PDF(Pubmed)
Abstract:
Maladaptive cardiac hypertrophy contributes to the development of heart failure (HF). The oxidoreductase Selenoprotein T (SELENOT) emerged as a key regulator during rat cardiogenesis and acute cardiac protection. However, its action in chronic settings of cardiac dysfunction is not understood. Here, we investigated the role of SELENOT in the pathophysiology of HF: (i) by designing a small peptide (PSELT), recapitulating SELENOT activity via the redox site, and assessed its beneficial action in a preclinical model of HF [aged spontaneously hypertensive heart failure (SHHF) rats] and against isoproterenol (ISO)-induced hypertrophy in rat ventricular H9c2 and adult human AC16 cardiomyocytes; (ii) by evaluating the SELENOT intra-cardiomyocyte production and secretion under hypertrophied stimulation. Results showed that PSELT attenuated systemic inflammation, lipopolysaccharide (LPS)-induced macrophage M1 polarization, myocardial injury, and the severe ultrastructural alterations, while counteracting key mediators of cardiac fibrosis, aging, and DNA damage and restoring desmin downregulation and SELENOT upregulation in the failing hearts. In the hemodynamic assessment, PSELT improved the contractile impairment at baseline and following ischemia/reperfusion injury, and reduced infarct size in normal and failing hearts. At cellular level, PSELT counteracted ISO-mediated hypertrophy and ultrastructural alterations through its redox motif, while mitigating ISO-triggered SELENOT intracellular production and secretion, a phenomenon that presumably reflects the extent of cell damage.
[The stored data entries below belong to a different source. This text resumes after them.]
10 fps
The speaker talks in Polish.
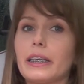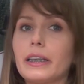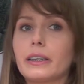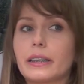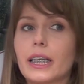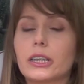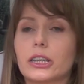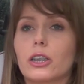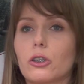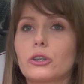i też
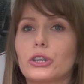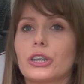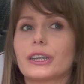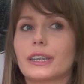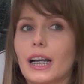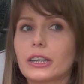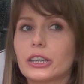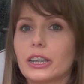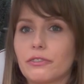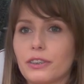rodzi się
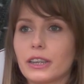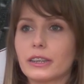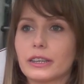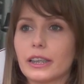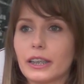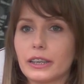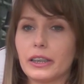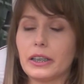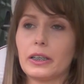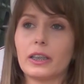znacznie więcej
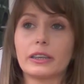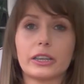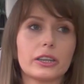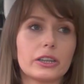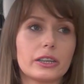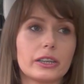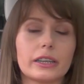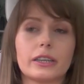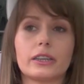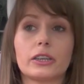dzieci
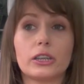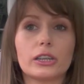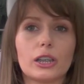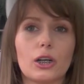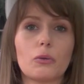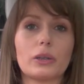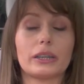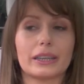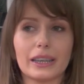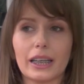z niską i
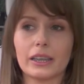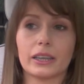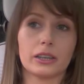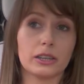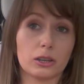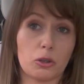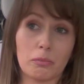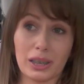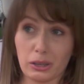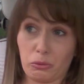skrajnie niską
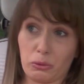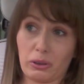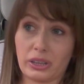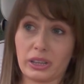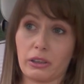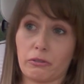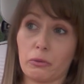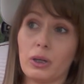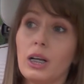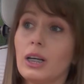masą
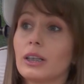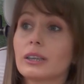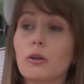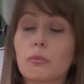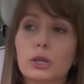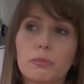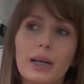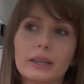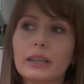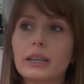urodzeniową. Są
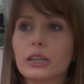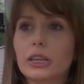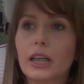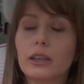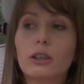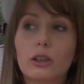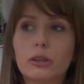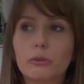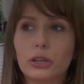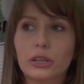przypadki, że
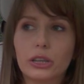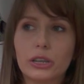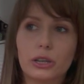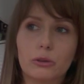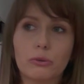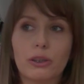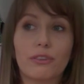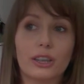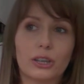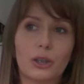rodzą się dzieci, które
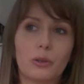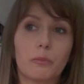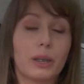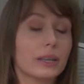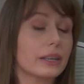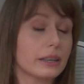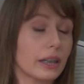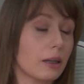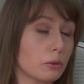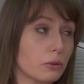ważą 500
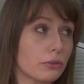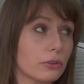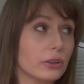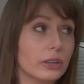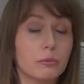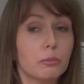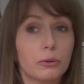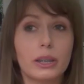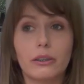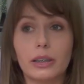gramów, to jest pół
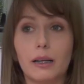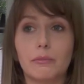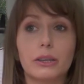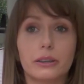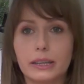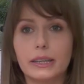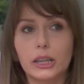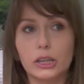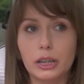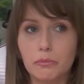kilograma, to jest
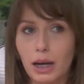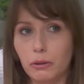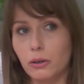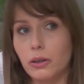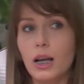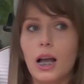strasznie mało.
Altogether, these results indicate that SELENOT could represent a novel sensor of hypertrophied cardiomyocytes and a potential PSELT-based new therapeutic approach in myocardial hypertrophy and HF.
摘要:
适应不良的心脏肥大有助于心力衰竭(HF)的发展。氧化还原酶硒蛋白T(SELENOT)是大鼠心脏发生和急性心脏保护过程中的关键调节剂。然而,其在慢性心功能不全中的作用尚不清楚。这里,我们研究了SELENOT在HF病理生理学中的作用:(i)通过设计小肽(PSELT),通过氧化还原位点概括SELENOT活性,并评估了其在HF[老年自发性高血压心力衰竭(SHHF)大鼠]的临床前模型中的有益作用,以及对异丙肾上腺素(ISO)诱导的大鼠心室H9c2和成人AC16心肌细胞的肥大的有益作用;(ii)通过评估SELENOT在肥大刺激下心肌细胞内的产生和分泌。结果显示,PSELT可以减轻全身炎症,脂多糖(LPS)诱导的巨噬细胞M1极化,心肌损伤,以及严重的超微结构改变,同时抵消心脏纤维化的关键介质,老化,在衰竭的心脏中,DNA损伤并恢复结蛋白下调和SELENOT上调。在血液动力学评估中,PSELT改善了基线和缺血/再灌注损伤后的收缩损伤,并减少正常心脏和衰竭心脏的梗死面积。在细胞水平,PSELT通过其氧化还原基序抵消了ISO介导的肥大和超微结构改变,在减轻ISO触发的SELENOT细胞内产生和分泌的同时,一种可能反映细胞损伤程度的现象。总之,这些结果表明,SELENOT可以代表肥大心肌细胞的新型传感器和基于PSELT的心肌肥大和HF的潜在新治疗方法.